Hello,
I'm trying to simply copy the text from one .txt and create a new one and copying it to a new txt. I'm actually adding more text to that new file but that's not the part I'm having problems with.
I could go through the entire .txt with this
#include <stdio.h>
void main()
{
char car;
FILE *pD, pS; //Destination and Source
pD = fopen("DEST.TXT","wt");
PS = fopen("SOURCE.TXT","rt");
do
{
car = fgetc(pS);
fprintf(pD,"%c", car);
}
while(c!=EOF);
fcloseall();
}
But I would like to read the source line by line, with a string long enough for the reading. Something like:
char instring[101], fin;
pD = fopen("DEST.TXT","wt");
pS = fopen("SOURCE.TXT","rt");
do
{
fgets(instring,100,pS);
fprintf(pD,"%s", instring);
}
while( ????? );
I just don't know what to put in the while or how else to read the file line by line until the end of the file. Knowing how many lines the source has might help, but I'm sure there's gotta be a beter way.
In our class we're not using iostream.h, just stdio.h for I/O.

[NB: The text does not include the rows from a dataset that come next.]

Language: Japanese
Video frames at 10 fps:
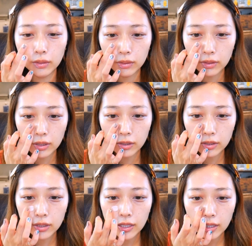このね
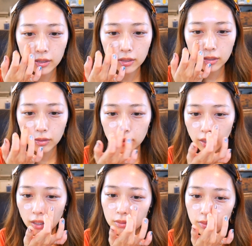崩れやすそう
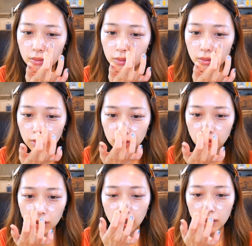なこの頬
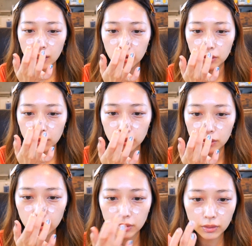とか鼻のとこ
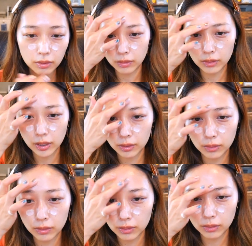ろとおで
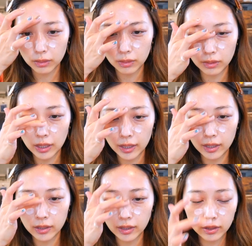このところら
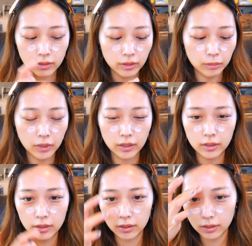へんに塗りま
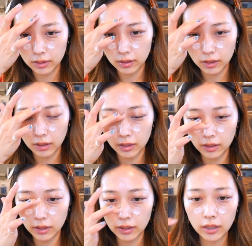す
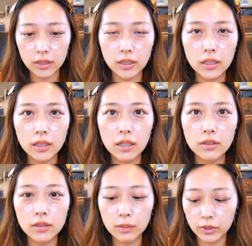なんか全体
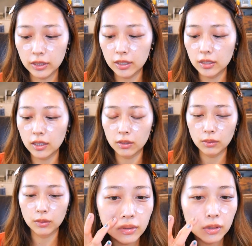塗ってもいいんですけ
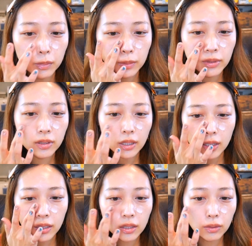どこの部分
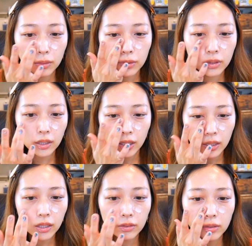的なとこけ
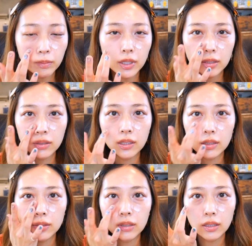ね塗ってます
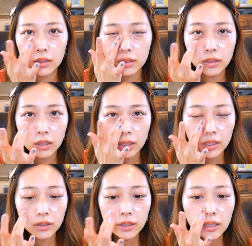私は
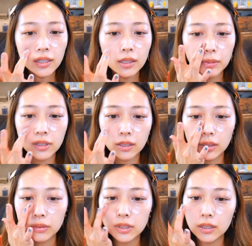それだけでもね
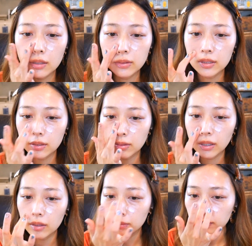結構違うんですよ
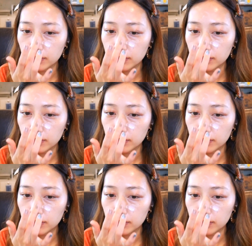ね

Also, What's wrong with this piece of code:
#include <stdio.h>
typedef struct Guest
{
char Name[21];
char LastName[21];
char GuestCode[7];
char Gender;
int Table;
} TGuest
void Table_Swap()
{
FILE *pF;
TGues Reg;
pF = fopen("GUESTS.DAT","r+b");
if( pF==NULL )
{
printf("FILE ERROR");
getch();
return;
}
while( (fread(&Reg,sizeof(TGuest),1,pF)) > 0 )
{
if( Reg.Table == 5 )
{
Reg.Table = 6;
fseek(pF,sizeof(TGuest)*-1,SEEK_CUR);
fwrite(Reg,sizeof(TGuest),1,pF);
//Doesn't need to be fwrite(&Reg,sizeof(TInvitado),1,pF);
//right? I tried both ways, shouldn't be that.
}
if( Reg.Table == 6 )
{
Reg.Table = 5;
fseek(pF,sizeof(TGuest)*-1,SEEK_CUR);
fwrite(Reg,sizeof(TGuest),1,pF);
}
}
fclose(pF);
}
void main()
{
Table_Swap();
}
What that code's supposed to do is change the people from table 5 to table 6 and viceversa. While doing the tracing I noticed that after it would find a guest with table 5 or 6, and it would do the fseek and or fwrite (can't tell when), it seems to go back up to the 2nd entry of the .DAT file. Any thoughts?
Thanks in advance.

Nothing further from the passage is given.